Large language models subtly but systematically change what people mean when they write: heavy LLM users produce nearly 70% more neutral answers and report less creative, less ‘in‑their‑voice’ prose. When asked to revise human essays or write peer reviews, LLMs frequently alter semantics and give reviews that weight clarity/significance less and score papers roughly one point higher on average.

How LLMs Distort Our Written Language

Marwa Abdulhai, Isadora White, Yanming Wan, Ibrahim Qureshi, Joel Leibo, Max Kleiman-Weiner, Natasha Jaques · March 18, 2026

arxiv quasi_experimental medium evidence 7/10 relevance Source PDF

LLM use systematically alters writers’ voice and semantic meaning—heavy users produce far more neutral answers and edits by LLMs change essay meaning even under ‘grammar-only’ prompts—while AI-generated peer reviews tend to emphasize different criteria and give on average one point higher scores.

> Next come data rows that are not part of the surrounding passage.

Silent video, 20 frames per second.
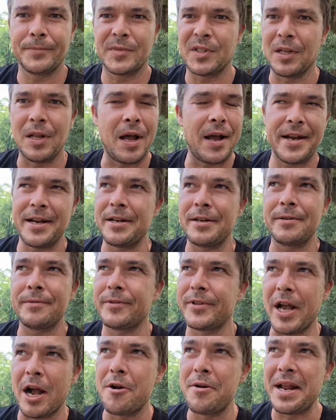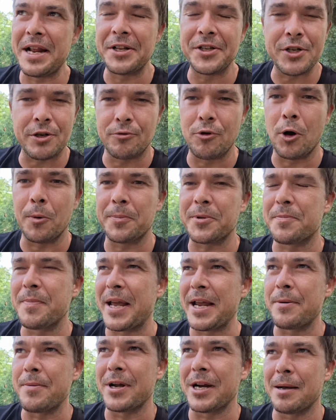like, don't interrupt
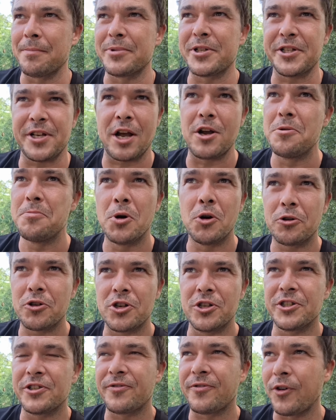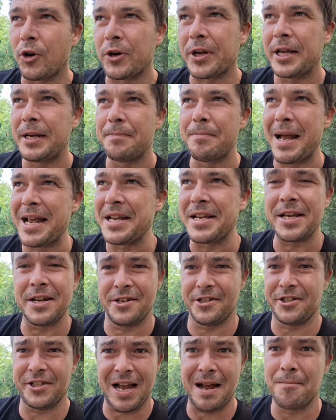me when I'm so much as fucking making
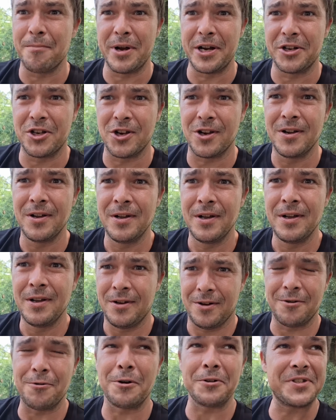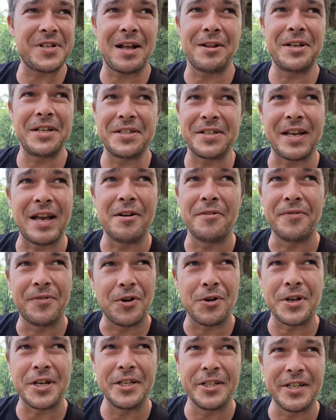a sandwich, or I'll tell you to go
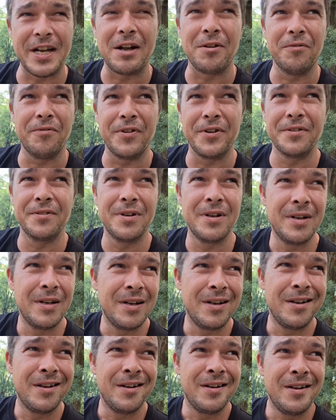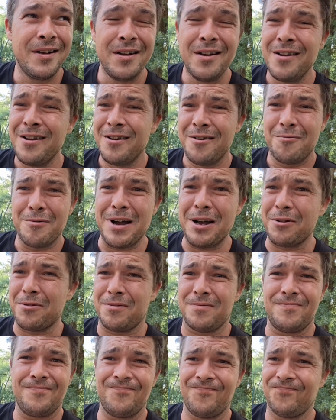fuck yourself. And well,
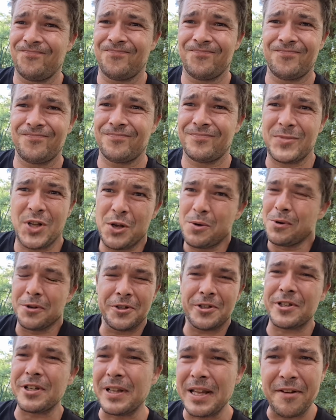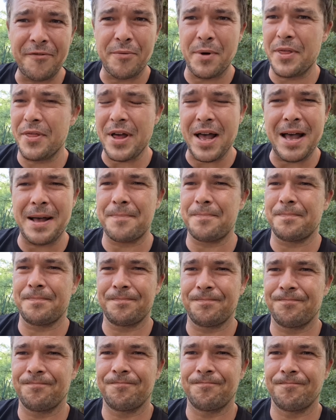who wants to live with that?
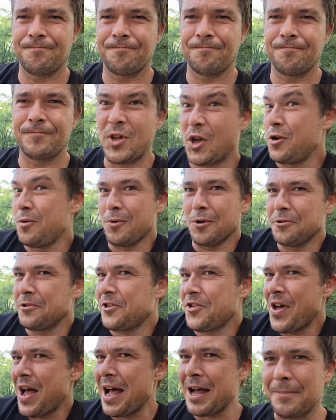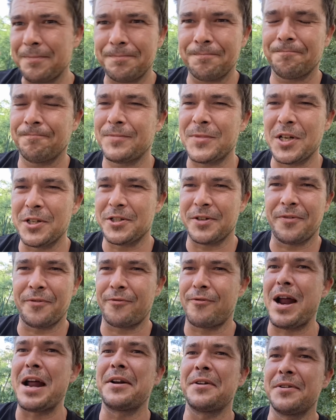Who wants that as a
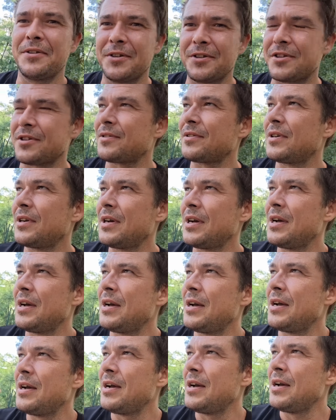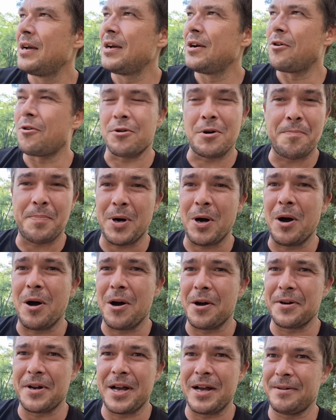friend or a
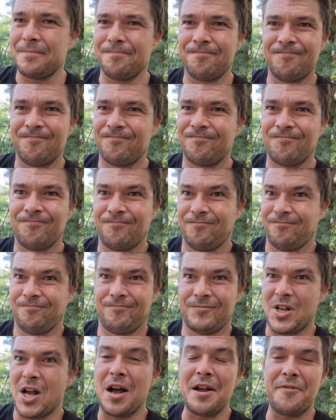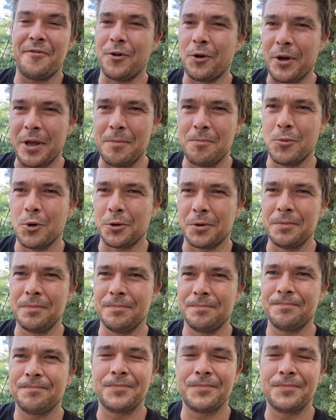partner? I fucking wouldn't,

Large language models (LLMs) are used by over a billion people globally, most often to assist with writing. In this work, we demonstrate that LLMs not only alter the voice and tone of human writing, but also consistently alter the intended meaning. First, we conduct a human user study to understand how people actually interact with LLMs when using them for writing. Our findings reveal that extensive LLM use led to a nearly 70% increase in essays that remained neutral in answering the topic question. Significantly more heavy LLM users reported that the writing was less creative and not in their voice. Next, using a dataset of human-written essays that was collected in 2021 before the widespread release of LLMs, we study how asking an LLM to revise the essay based on the human-written feedback in the dataset induces large changes in the resulting content and meaning. We find that even when LLMs are prompted with expert feedback and asked to only make grammar edits, they still change the text in a way that significantly alters its semantic meaning. We then examine LLM-generated text in the wild, specifically focusing on the 21% of AI-generated scientific peer reviews at a recent top AI conference. We find that LLM-generated reviews place significantly less weight on clarity and significance of the research, and assign scores that, on average, are a full point higher.These findings highlight a misalignment between the perceived benefit of AI use and an implicit, consistent effect on the semantics of human writing, motivating future work on how widespread AI writing will affect our cultural and scientific institutions.

Summary

Main Finding

LLMs used as writing assistants systematically change not just surface style but the intended semantic content of human writing. In experiments and large-scale analyses the authors show that (a) heavy LLM use drives essays toward neutral/altered argumentative stances and reduced perceived creativity/voice, (b) LLM edits — even under “grammar” or minimal-edit instructions — induce large, consistent semantic shifts away from human revisions, and (c) LLM-generated peer reviews shift evaluative criteria and give substantially higher scores (≈1 point on average), indicating institutional-level effects.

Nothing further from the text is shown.